The use of institutions for political gain is unfortunately not a new thing in India. This is an art perfected by the previous Congress governments, under whom, entire central university departments, the University Grants Commission (of which my Dad has many horror stories to recount!), historical and cultural research centres, scientific and industrial research centres, even the national archives were veritable arms of state propaganda and political power-play in true socialist fashion! Anyone can tell you that a country where even mathematics is politicized is fairly screwed up – yet that has been the condition of India for a very long time. And the rot really started setting in under the patron saint of Indian autocracy, Indira Gandhi, who subverted many institutions into instruments for projecting the ruling Government’s influence and narrative.

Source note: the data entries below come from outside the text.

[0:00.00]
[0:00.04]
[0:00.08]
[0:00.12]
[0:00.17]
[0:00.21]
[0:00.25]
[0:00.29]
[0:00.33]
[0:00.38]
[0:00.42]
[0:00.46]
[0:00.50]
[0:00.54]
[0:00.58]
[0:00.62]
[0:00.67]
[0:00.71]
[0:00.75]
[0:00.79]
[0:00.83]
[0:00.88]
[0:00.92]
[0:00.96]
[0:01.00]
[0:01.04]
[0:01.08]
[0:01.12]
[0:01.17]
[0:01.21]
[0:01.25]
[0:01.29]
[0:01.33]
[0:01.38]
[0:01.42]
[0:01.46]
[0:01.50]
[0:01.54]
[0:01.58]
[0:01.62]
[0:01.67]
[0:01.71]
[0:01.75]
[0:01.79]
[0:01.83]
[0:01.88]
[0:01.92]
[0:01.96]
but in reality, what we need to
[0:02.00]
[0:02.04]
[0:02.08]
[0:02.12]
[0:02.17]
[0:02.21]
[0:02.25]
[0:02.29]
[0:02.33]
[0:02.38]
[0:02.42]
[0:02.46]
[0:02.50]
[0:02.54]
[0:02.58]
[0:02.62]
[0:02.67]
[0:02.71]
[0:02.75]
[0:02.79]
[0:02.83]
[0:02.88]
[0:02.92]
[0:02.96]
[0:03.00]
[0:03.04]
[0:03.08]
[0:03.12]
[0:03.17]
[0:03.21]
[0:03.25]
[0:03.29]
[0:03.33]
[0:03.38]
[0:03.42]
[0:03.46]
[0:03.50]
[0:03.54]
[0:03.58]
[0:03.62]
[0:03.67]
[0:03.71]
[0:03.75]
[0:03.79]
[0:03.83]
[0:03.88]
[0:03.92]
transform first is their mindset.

Her rule was characterized by extreme nepotism – the main beneficiaries being the old and influential Kashmiri Pandit khandaan (families) of the erstwhile Moghal belt related to Nehrus, the Dhars, Haksars, Kaws, Razdans, Kauls and Katjus, who played a major part in running the country through the 70s and most of 80s.

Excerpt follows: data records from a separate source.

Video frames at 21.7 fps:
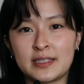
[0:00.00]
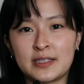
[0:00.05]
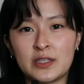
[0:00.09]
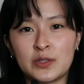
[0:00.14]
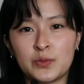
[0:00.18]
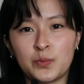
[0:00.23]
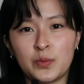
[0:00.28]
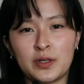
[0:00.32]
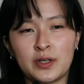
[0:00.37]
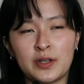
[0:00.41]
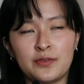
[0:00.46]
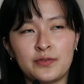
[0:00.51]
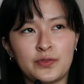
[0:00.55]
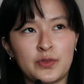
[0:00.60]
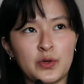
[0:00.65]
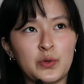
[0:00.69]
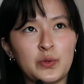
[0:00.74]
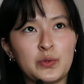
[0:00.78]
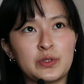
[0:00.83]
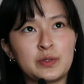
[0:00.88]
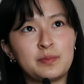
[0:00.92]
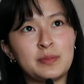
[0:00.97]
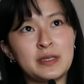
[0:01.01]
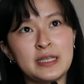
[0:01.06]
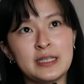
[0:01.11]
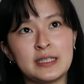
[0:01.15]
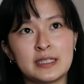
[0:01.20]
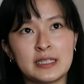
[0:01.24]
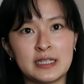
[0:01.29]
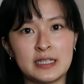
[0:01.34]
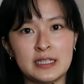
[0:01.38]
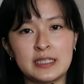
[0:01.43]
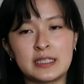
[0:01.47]
this is one of those
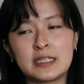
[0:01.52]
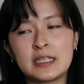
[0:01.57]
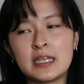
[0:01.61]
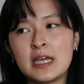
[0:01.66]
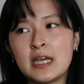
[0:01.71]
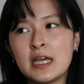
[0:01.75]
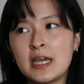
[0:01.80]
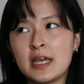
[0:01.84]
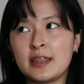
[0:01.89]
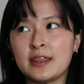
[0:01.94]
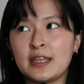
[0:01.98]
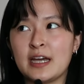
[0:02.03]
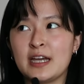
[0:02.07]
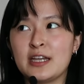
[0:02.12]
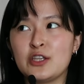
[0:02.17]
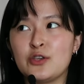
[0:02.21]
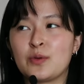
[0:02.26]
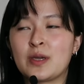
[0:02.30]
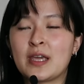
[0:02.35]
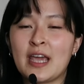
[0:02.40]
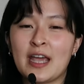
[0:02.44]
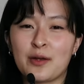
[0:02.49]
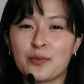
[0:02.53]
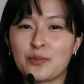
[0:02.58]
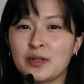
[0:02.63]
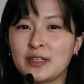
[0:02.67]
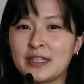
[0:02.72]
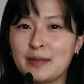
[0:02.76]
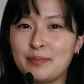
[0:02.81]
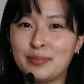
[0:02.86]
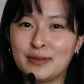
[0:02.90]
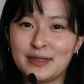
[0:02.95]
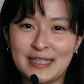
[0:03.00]
pieces that you can't
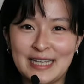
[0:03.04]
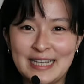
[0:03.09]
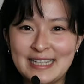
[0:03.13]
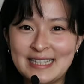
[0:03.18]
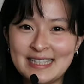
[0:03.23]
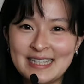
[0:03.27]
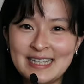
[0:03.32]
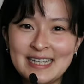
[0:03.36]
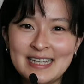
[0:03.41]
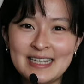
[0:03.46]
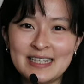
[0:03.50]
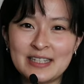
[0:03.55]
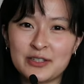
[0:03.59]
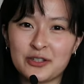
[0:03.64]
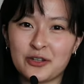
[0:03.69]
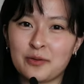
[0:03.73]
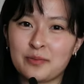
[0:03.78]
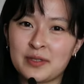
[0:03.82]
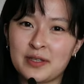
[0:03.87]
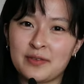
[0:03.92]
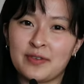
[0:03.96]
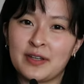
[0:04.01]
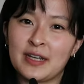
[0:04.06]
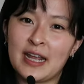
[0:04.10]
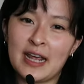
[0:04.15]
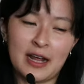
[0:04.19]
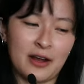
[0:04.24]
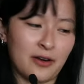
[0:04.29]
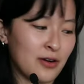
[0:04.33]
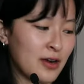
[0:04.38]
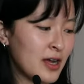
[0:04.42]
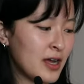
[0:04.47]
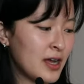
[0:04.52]
really place it in terms of an
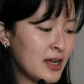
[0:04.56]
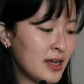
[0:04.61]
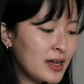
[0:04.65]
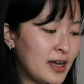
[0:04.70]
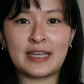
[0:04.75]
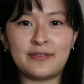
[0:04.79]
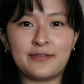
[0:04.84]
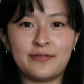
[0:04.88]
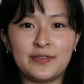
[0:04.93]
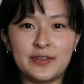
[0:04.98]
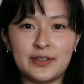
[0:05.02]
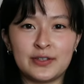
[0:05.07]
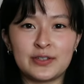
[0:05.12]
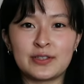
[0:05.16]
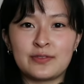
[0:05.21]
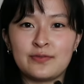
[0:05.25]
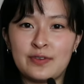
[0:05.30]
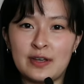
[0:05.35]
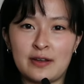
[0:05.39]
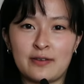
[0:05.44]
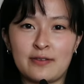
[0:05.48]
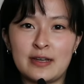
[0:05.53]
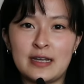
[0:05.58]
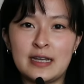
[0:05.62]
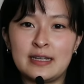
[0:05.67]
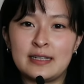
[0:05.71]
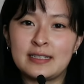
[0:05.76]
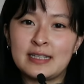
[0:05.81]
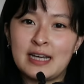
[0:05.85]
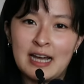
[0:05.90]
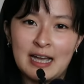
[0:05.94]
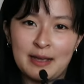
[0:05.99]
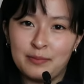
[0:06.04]
era. It feels very
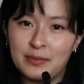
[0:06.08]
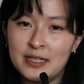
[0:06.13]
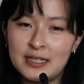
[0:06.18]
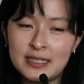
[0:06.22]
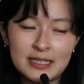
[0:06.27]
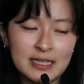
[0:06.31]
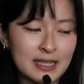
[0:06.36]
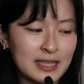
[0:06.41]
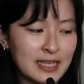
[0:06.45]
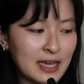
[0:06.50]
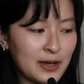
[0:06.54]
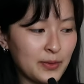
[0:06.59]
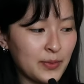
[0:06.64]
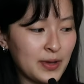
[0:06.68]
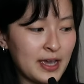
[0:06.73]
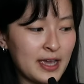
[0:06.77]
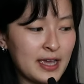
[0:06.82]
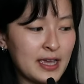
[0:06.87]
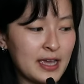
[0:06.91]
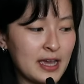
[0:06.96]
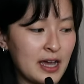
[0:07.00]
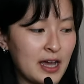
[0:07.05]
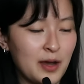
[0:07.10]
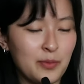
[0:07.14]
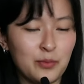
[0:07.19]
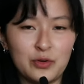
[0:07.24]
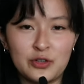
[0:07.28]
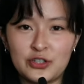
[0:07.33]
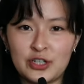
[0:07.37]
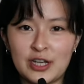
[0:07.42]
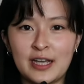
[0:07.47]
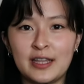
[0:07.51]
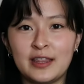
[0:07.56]
timeless in that way,
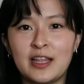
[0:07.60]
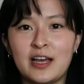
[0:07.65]
which I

The nepotism, corruption and utterly hollowed-out state of India’s public institutions headed by the ruling party’s yes-men contributed in many ways to the strong disestablishmentarian politics of the 70s and 80s in India – Janata Party & Jai Prakash Narayan‘s movement – in turn spawning off the modern day Rashtriya Janata Dal of Laloo Prasad, Samajvadi Party of Mulayam Singh Yadav and Bharatiya Janata Party (BJP) with its RSS affiliations. These parties rode on the popular mandates against the Congress and when in power at either state/central levels, used exactly the same sorts of networks Congress (I) had created precedents for to project their own influence and narrative. The current BJP-led dispensation is not doing anything new or radical on the Indian political scene that the “secular” Congressis did not do. They are replacing Congressi stooges by Hindutva ideologues, using the Central Bureau of Investigation (CBI) to go after the sort the opposition had patronized and have subverted institutions in the same Indira-esque fashion but under the saffron banner this time. In fact, BJP leader Subramanian Swamy is quite brazen about this deliberate “correction” of institutions that he is executing for the BJP (including settling personal scores against the likes of Amartya Sen). This interview is a must see:

Of the many institutions/ideals of Western Enlightenment that animate the Indian Constitution, none has been so comprehensively dragged through mud by Indians as Secularism. From its lofty origins in the French Revolution, Indians have reduced it to mere euphemism for Muslim vote-bank politics and Mullah appeasement, one of the many cynical tools used by Indian politicians to keep hold of power. The infamous Shah Bano case under Rajiv Gandhi’s government is a watershed in the state’s use of “secularism” to further oppress the oppressed to get in the good books of a few regressive Mullahs (and hope they ask their congregations for votes).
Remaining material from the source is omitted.